> **Saved data entries**:
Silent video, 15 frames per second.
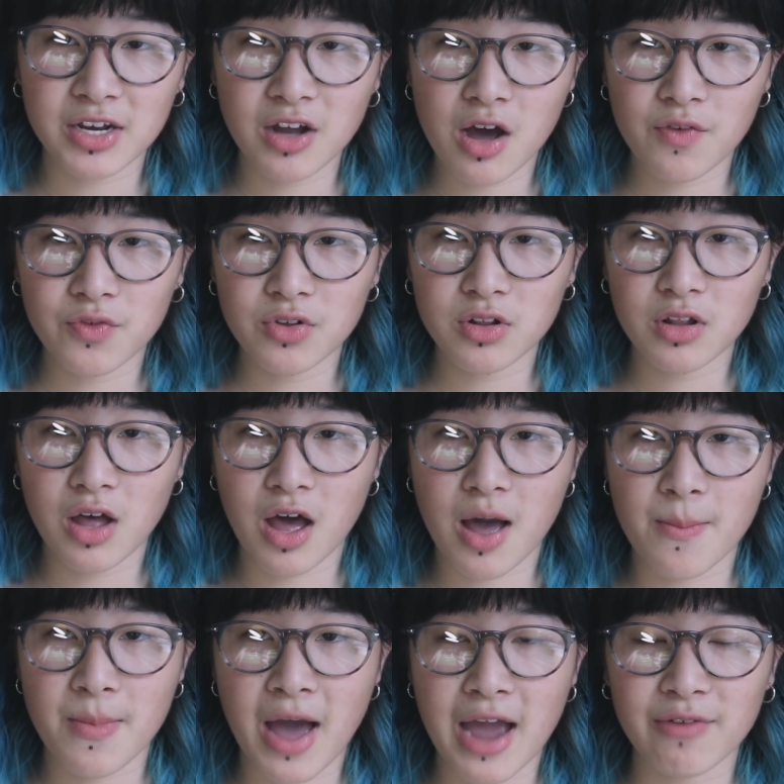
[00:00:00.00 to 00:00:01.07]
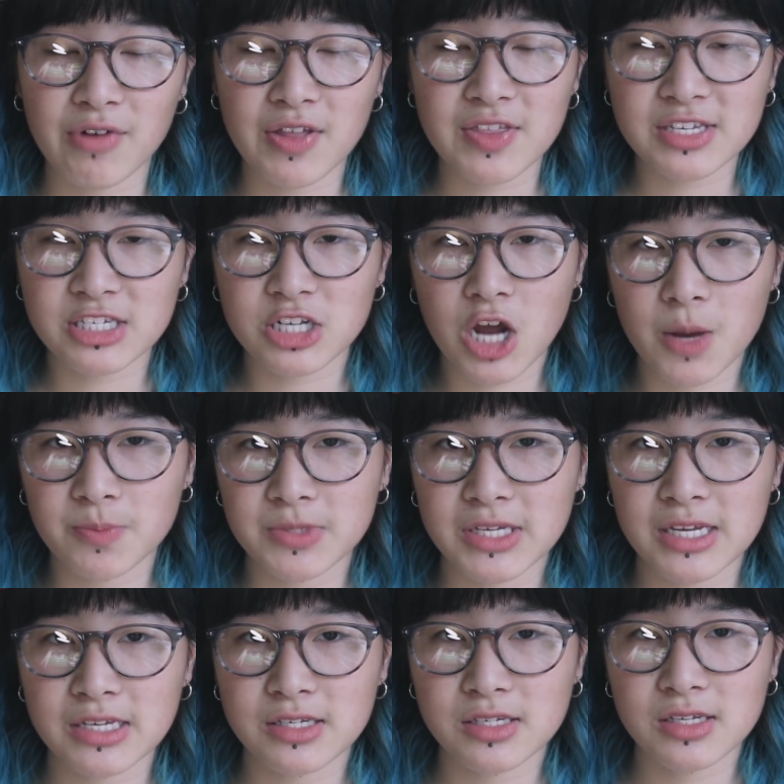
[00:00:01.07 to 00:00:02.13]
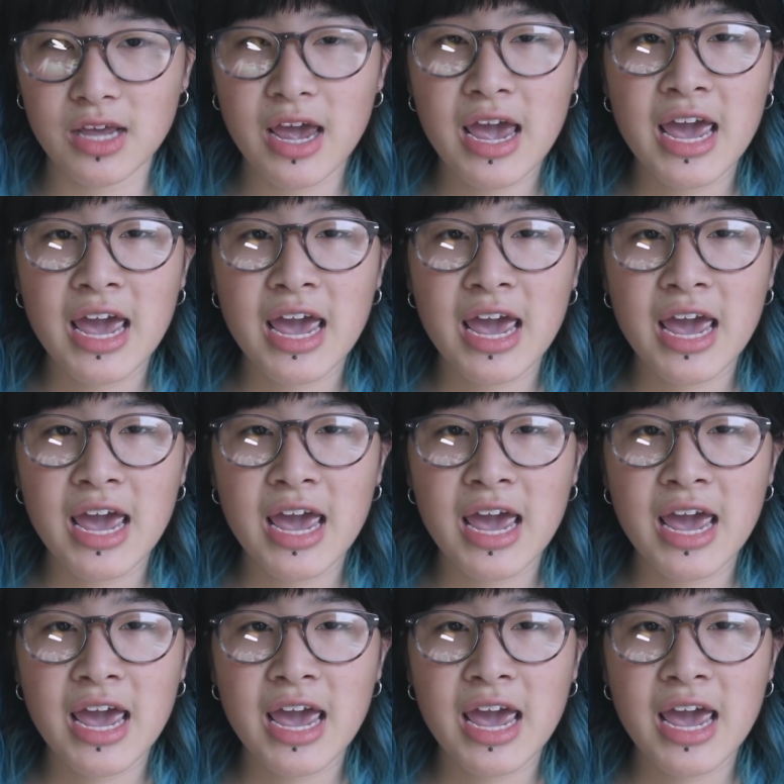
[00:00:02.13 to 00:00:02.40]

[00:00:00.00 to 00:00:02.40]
novel. I read the synopsis.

> **What to work on**: Leave out the pictures, then copy all the remaining text in the records exactly.

> **Response below**:
Silent video, 15 frames per second.
[00:00:00.00 to 00:00:01.07]
[00:00:01.07 to 00:00:02.13]
[00:00:02.13 to 00:00:02.40]

[00:00:00.00 to 00:00:02.40]
novel. I read the synopsis.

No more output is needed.